Task goal. For this exercise, write each entry below out precisely and omit the pictures.

━━━ Data excerpts

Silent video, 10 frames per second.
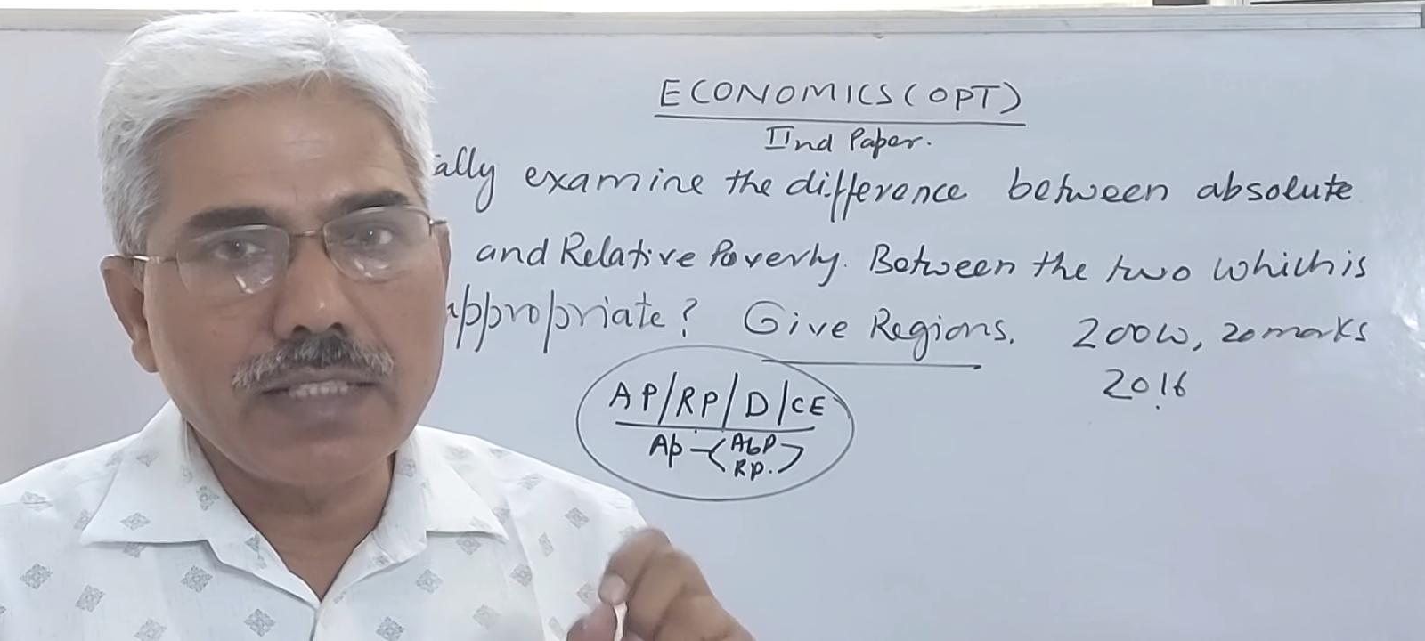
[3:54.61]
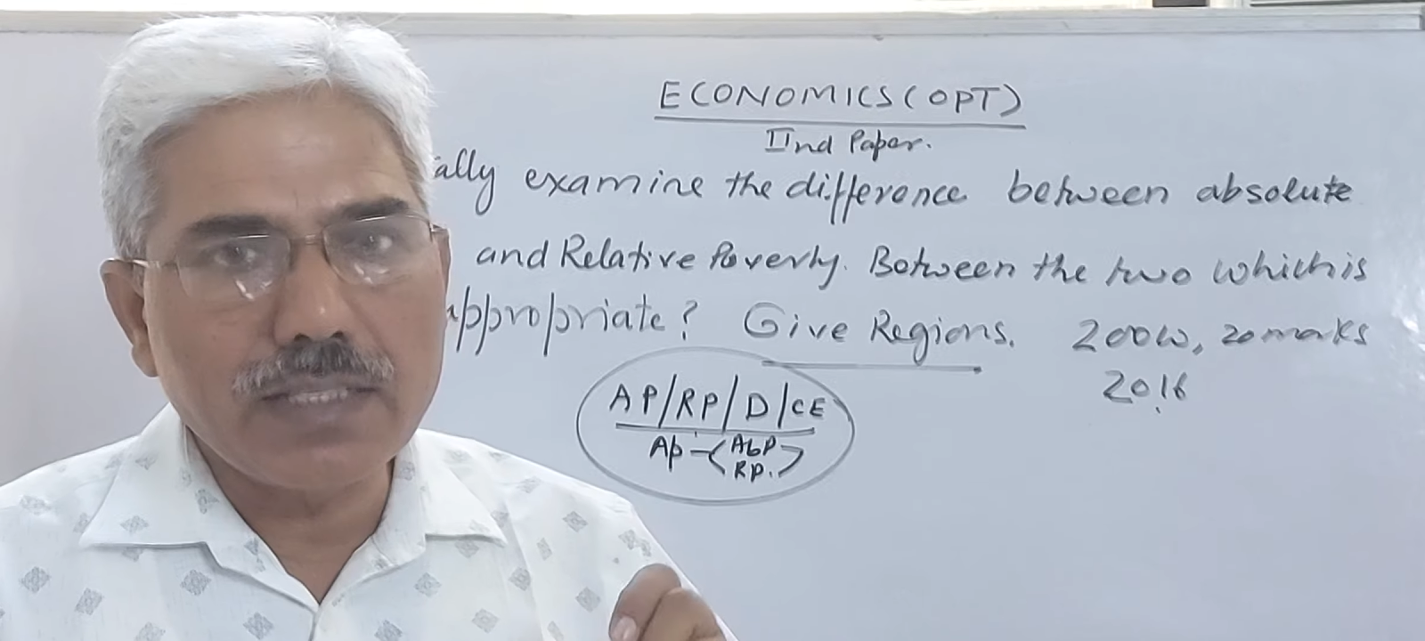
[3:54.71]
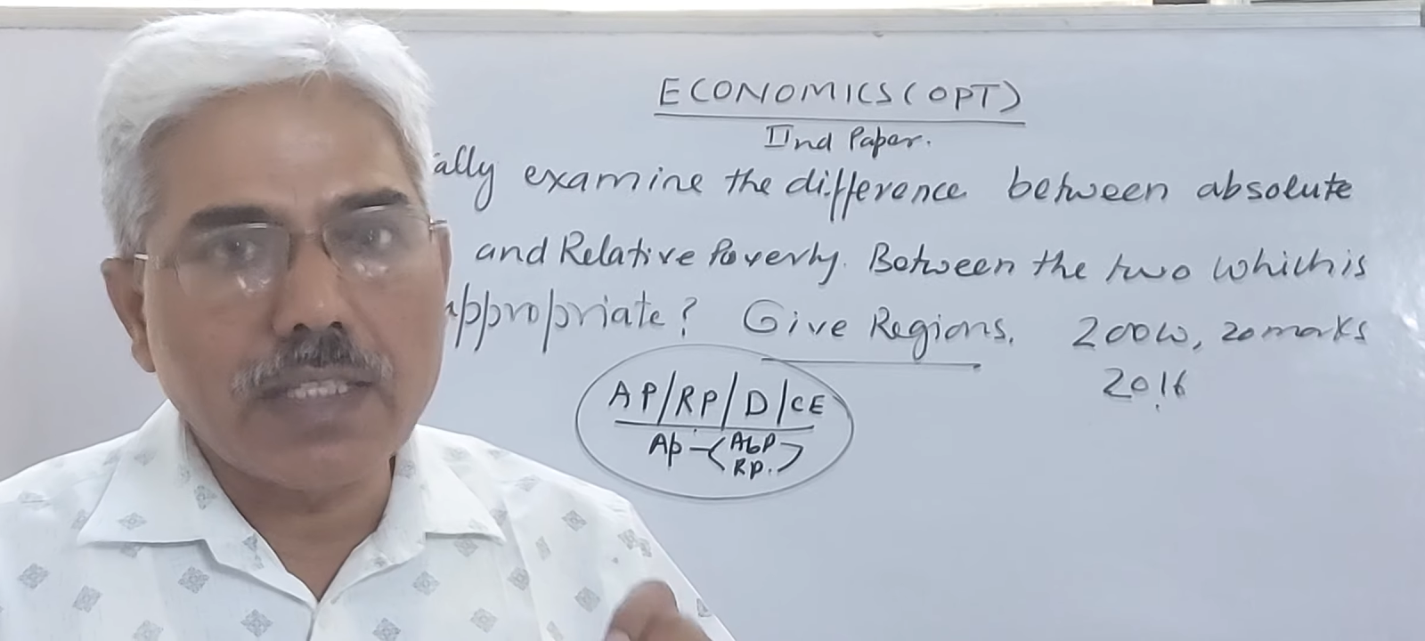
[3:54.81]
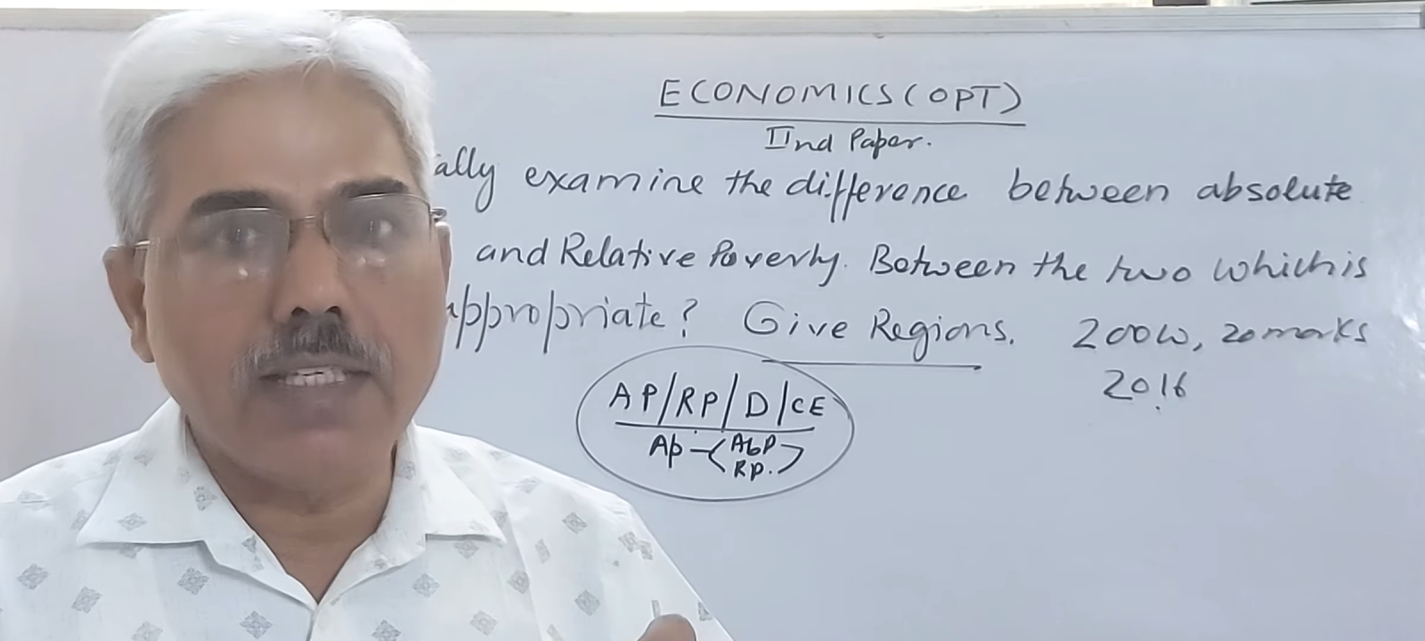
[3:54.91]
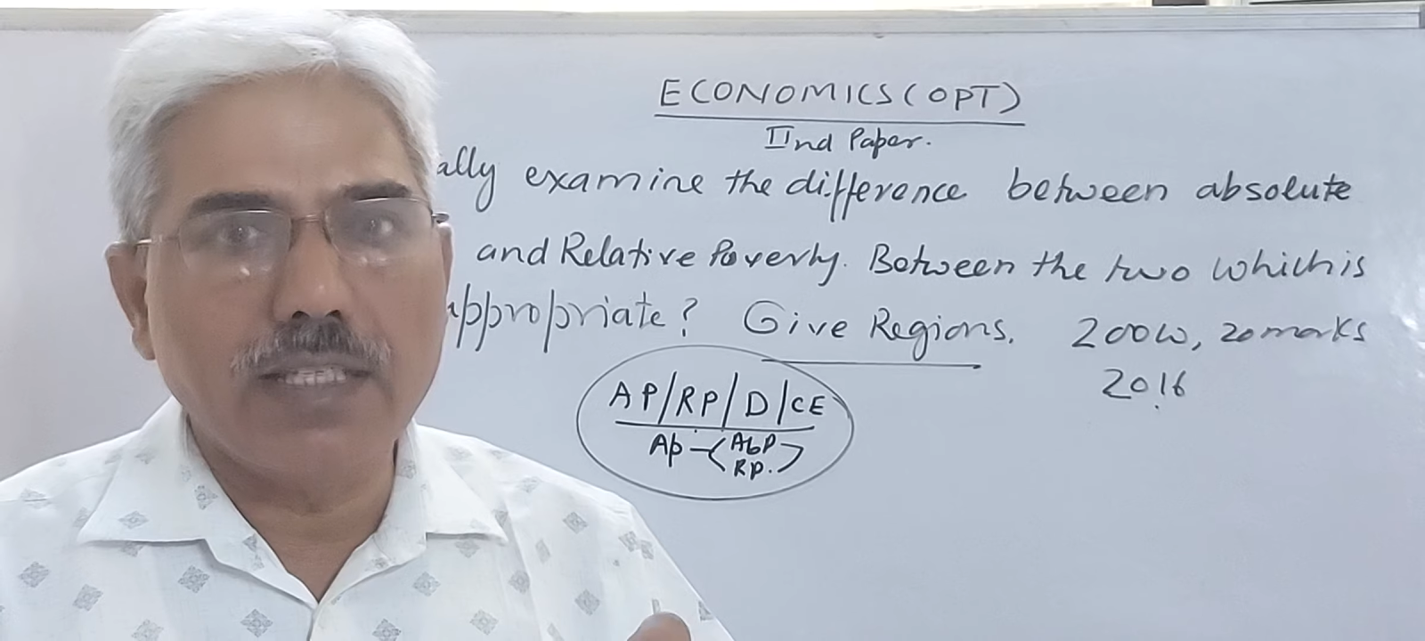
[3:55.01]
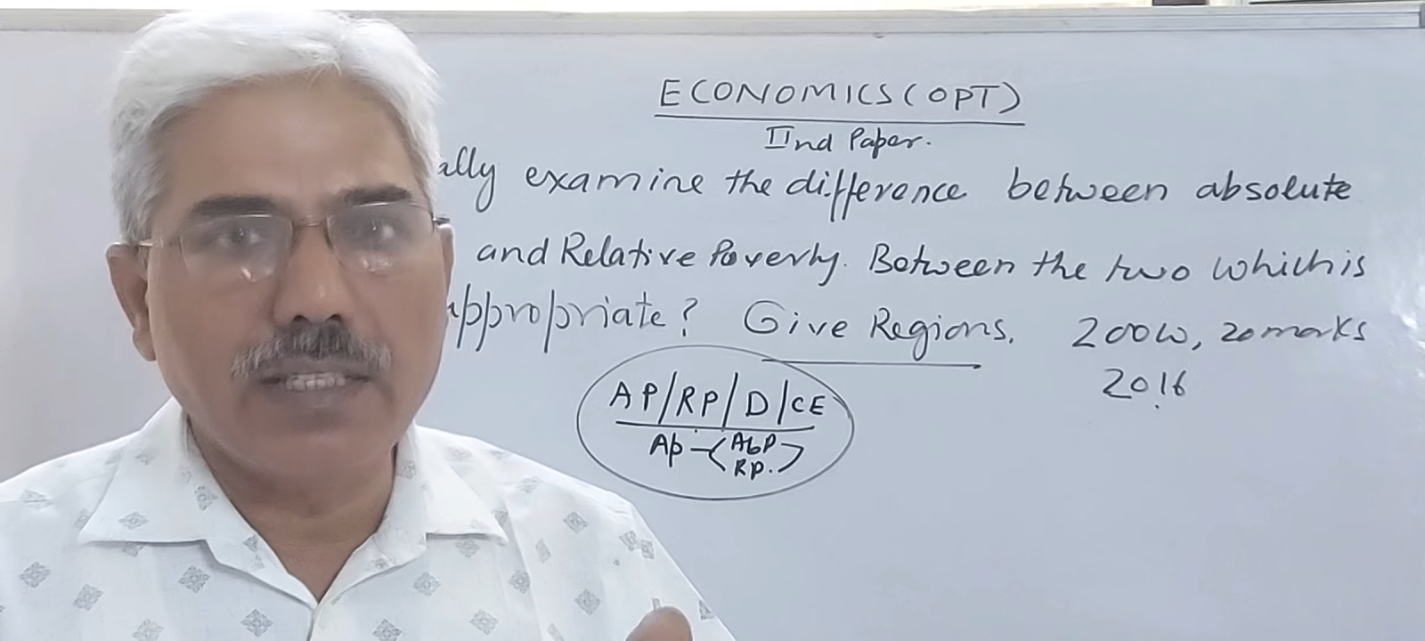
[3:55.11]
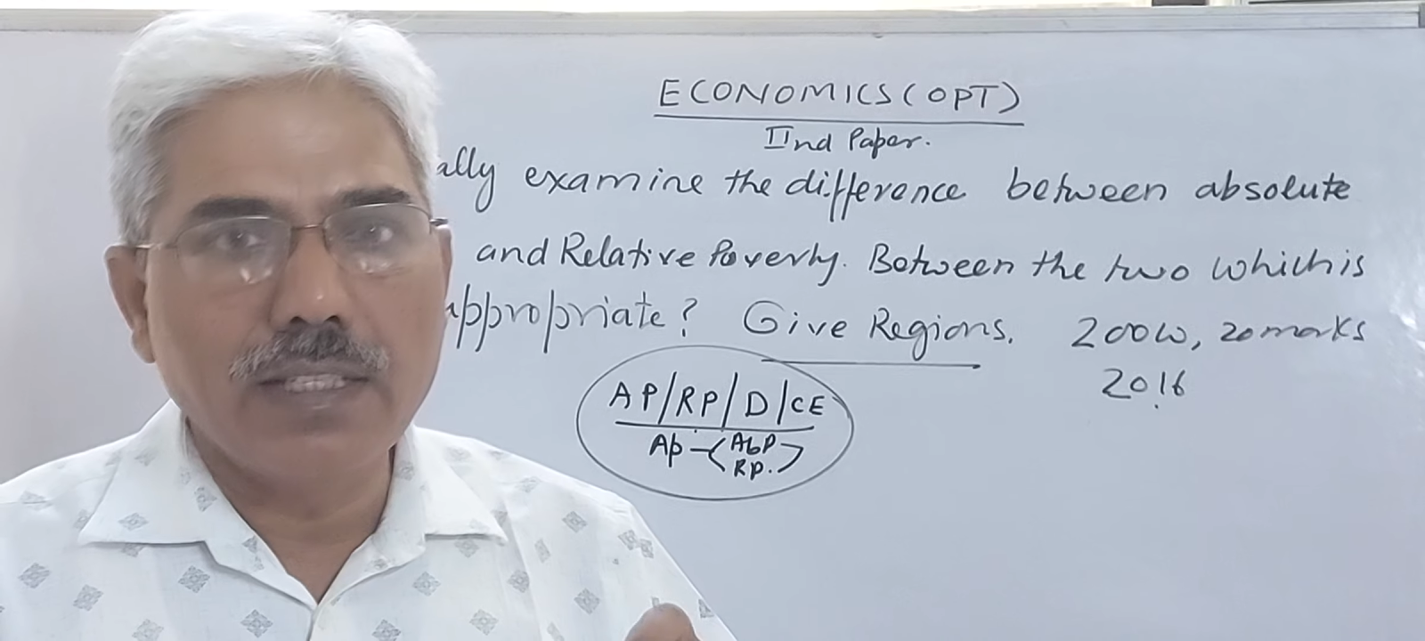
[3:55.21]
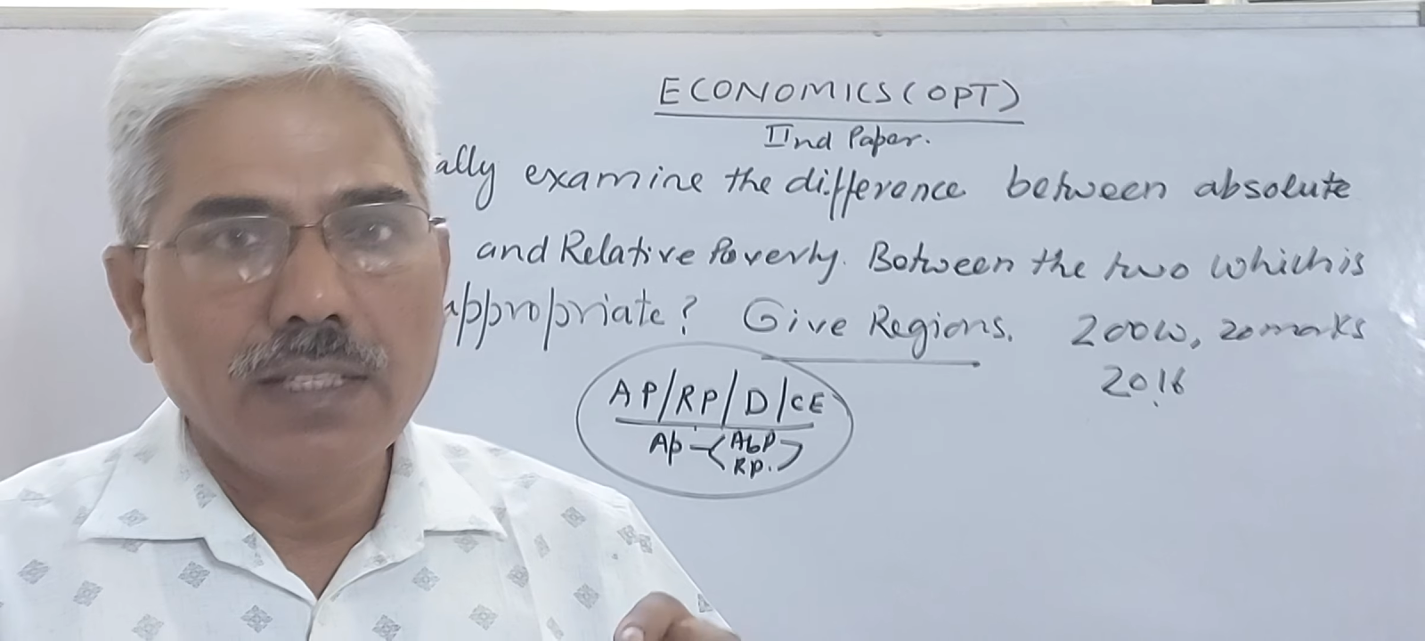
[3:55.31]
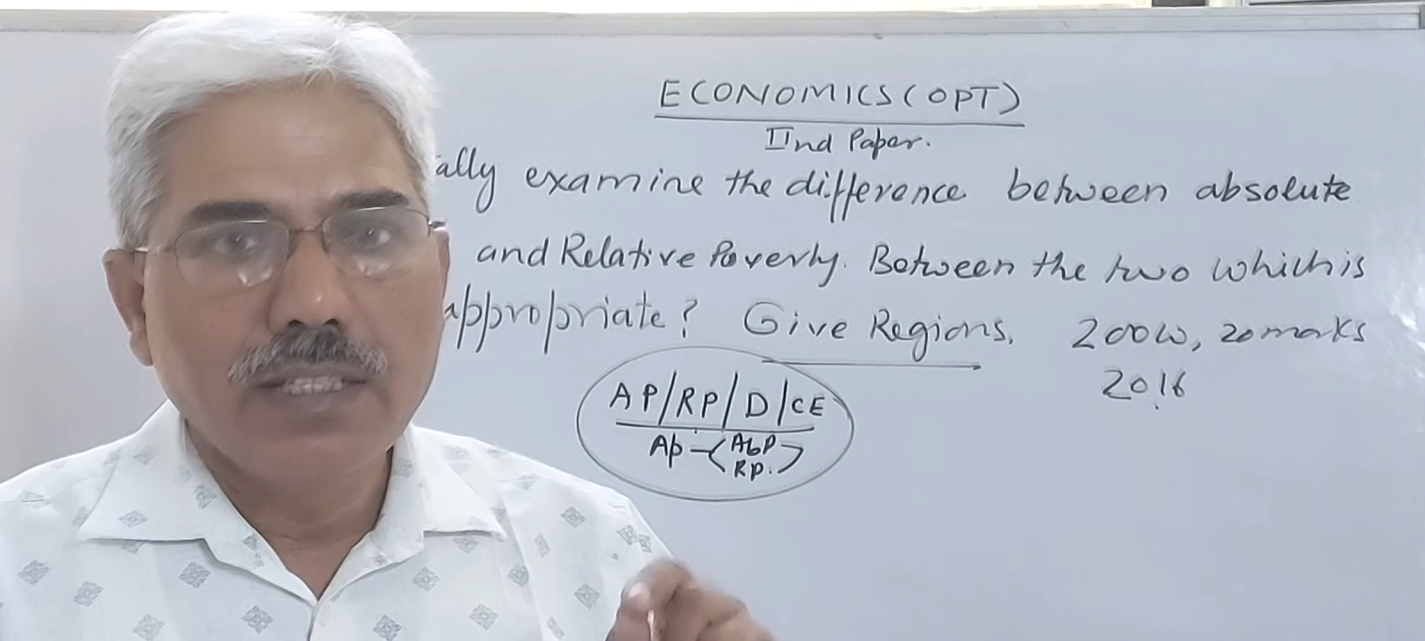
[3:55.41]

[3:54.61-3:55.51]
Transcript: say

━━━━━━

Your solution.
Silent video, 10 frames per second.
[3:54.61]
[3:54.71]
[3:54.81]
[3:54.91]
[3:55.01]
[3:55.11]
[3:55.21]
[3:55.31]
[3:55.41]

[3:54.61-3:55.51]
Transcript: say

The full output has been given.